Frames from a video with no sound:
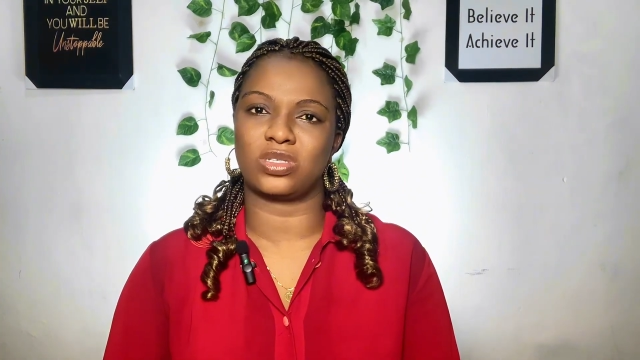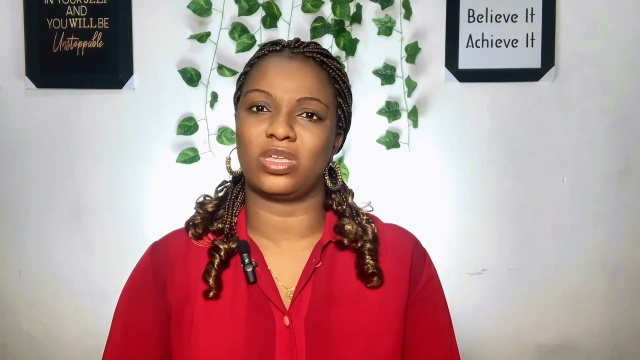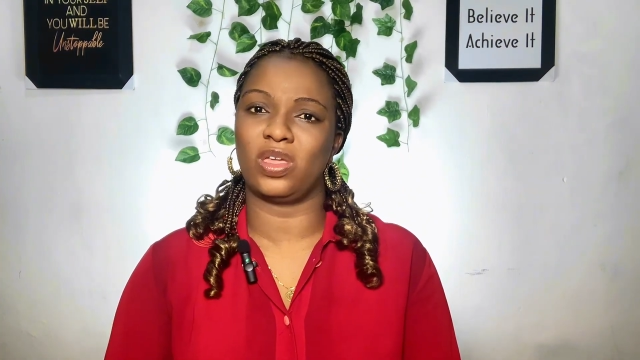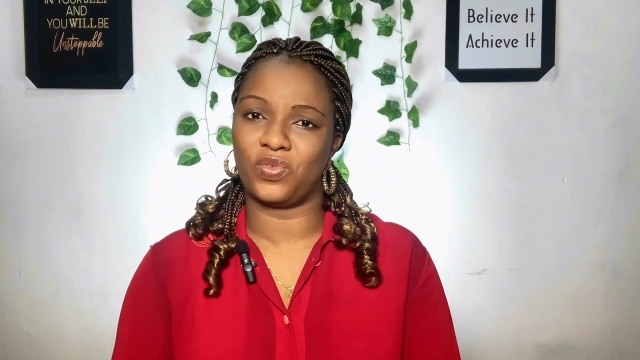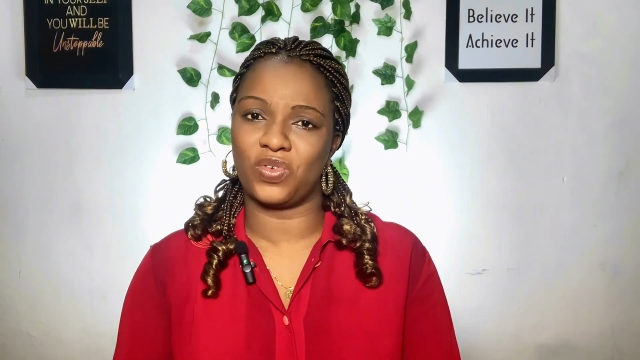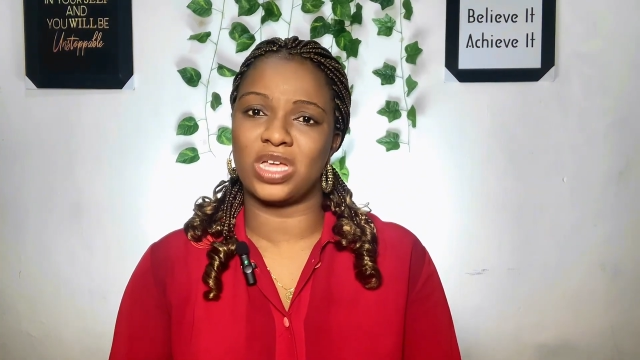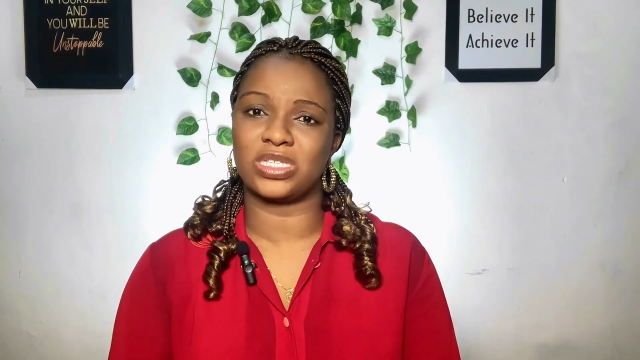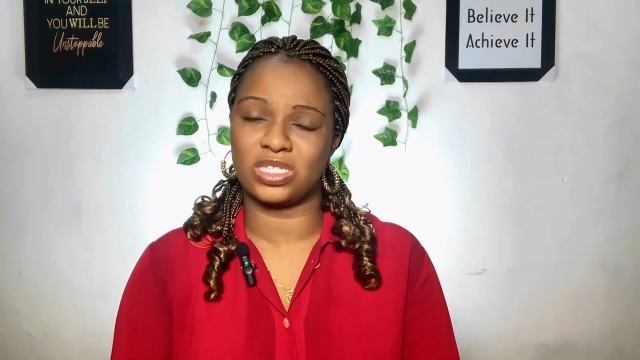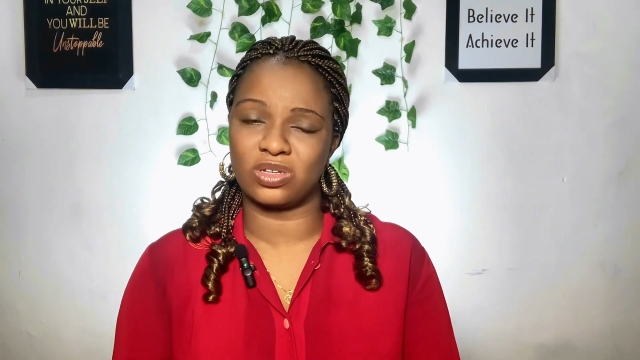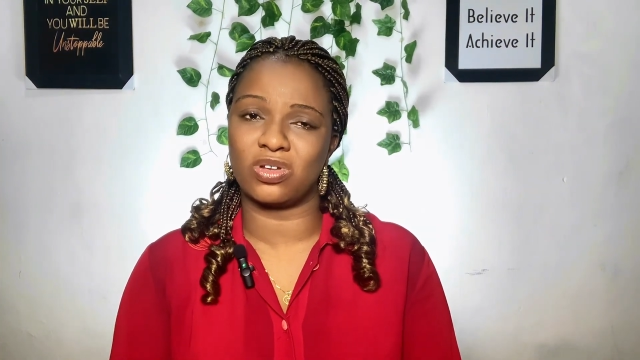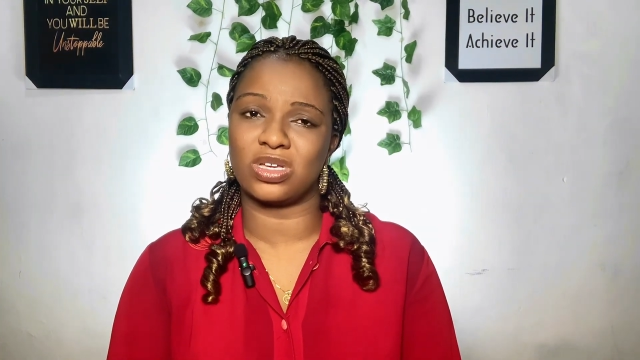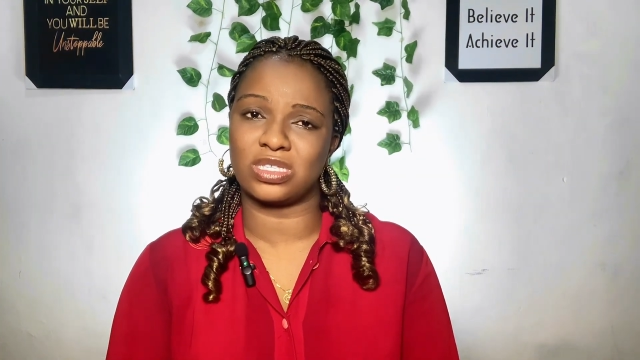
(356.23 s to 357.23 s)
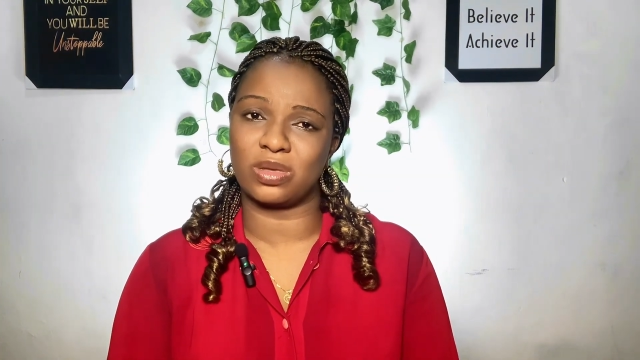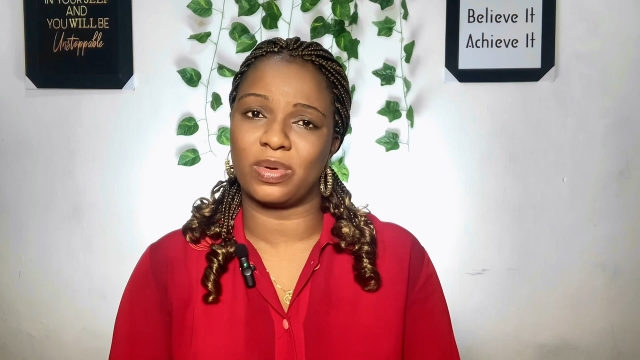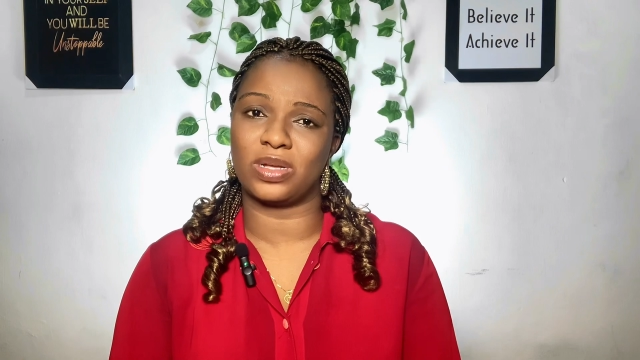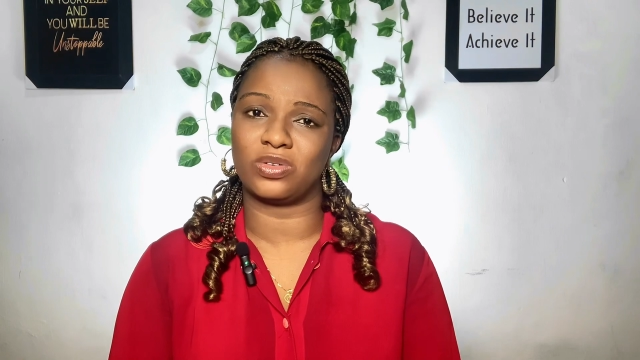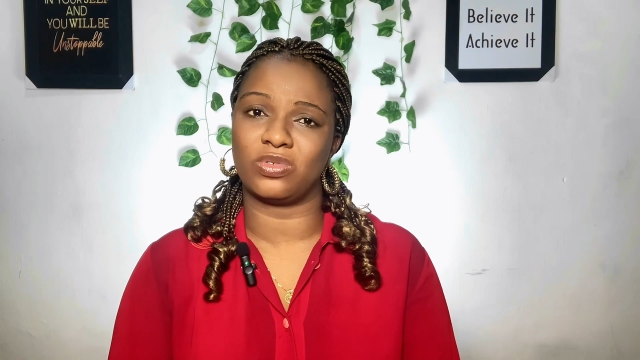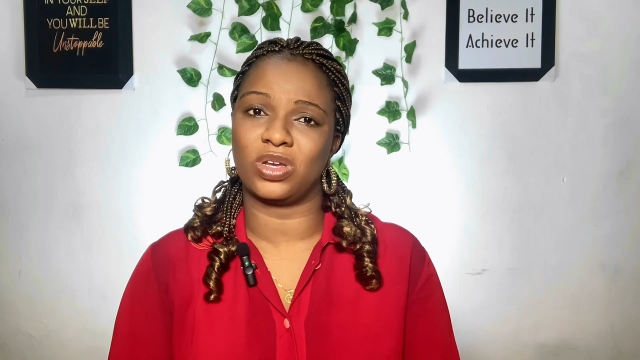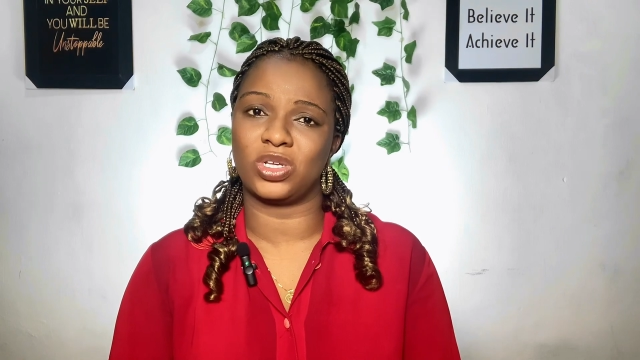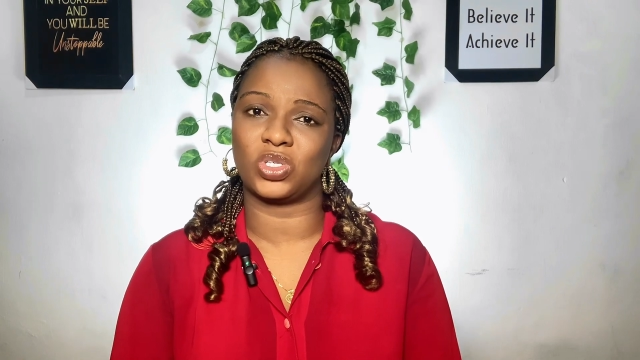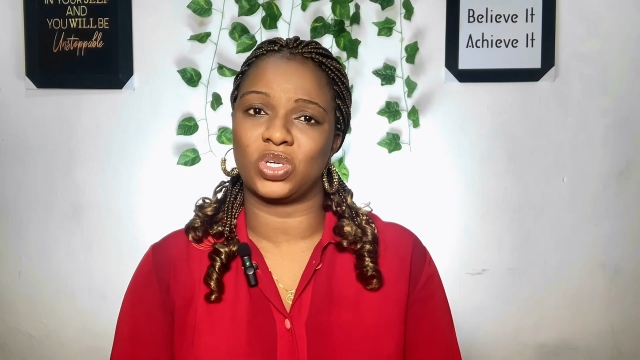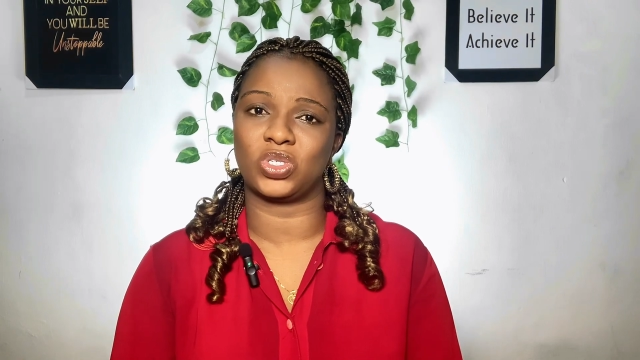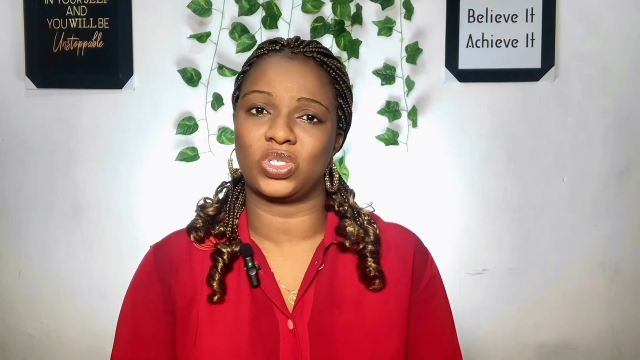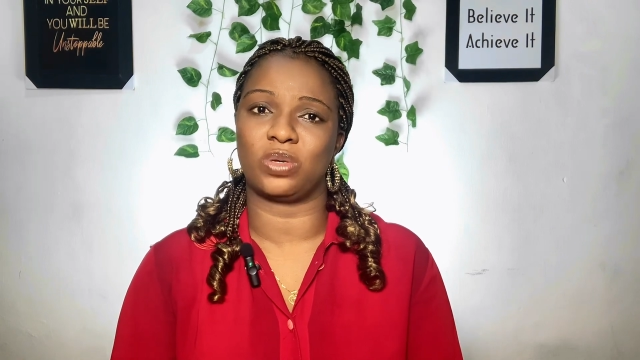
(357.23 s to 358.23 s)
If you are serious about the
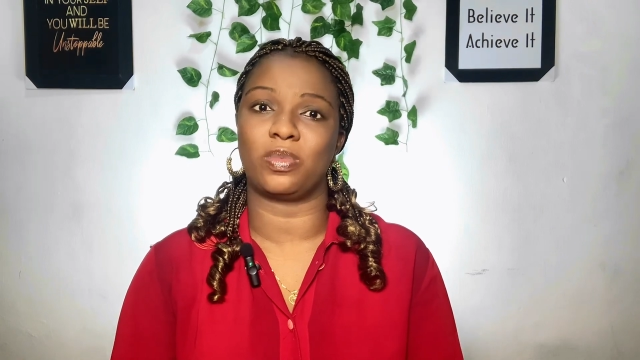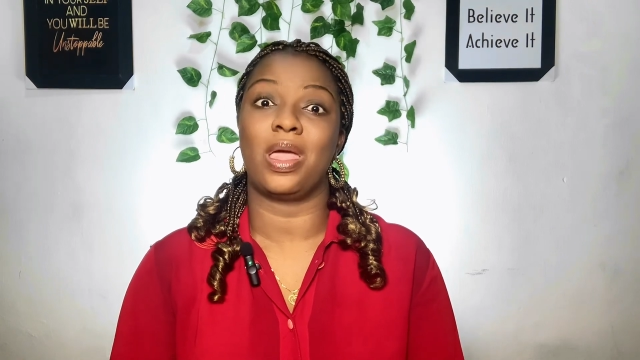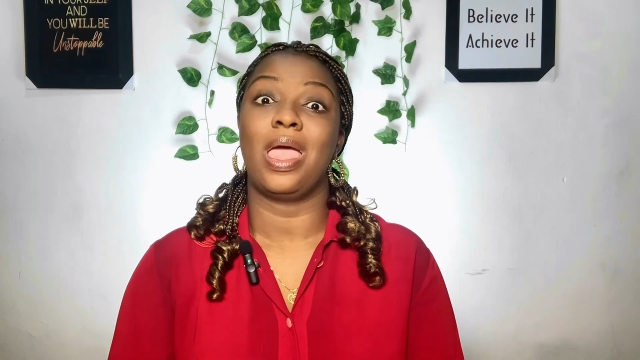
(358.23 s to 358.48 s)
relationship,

## EXERCISE DESCRIPTION
Would you copy every entry exactly as it stands, leaving out the pictures?

## THE ANSWER
Frames from a video with no sound:
(356.23 s to 357.23 s)
(357.23 s to 358.23 s)
If you are serious about the
(358.23 s to 358.48 s)
relationship,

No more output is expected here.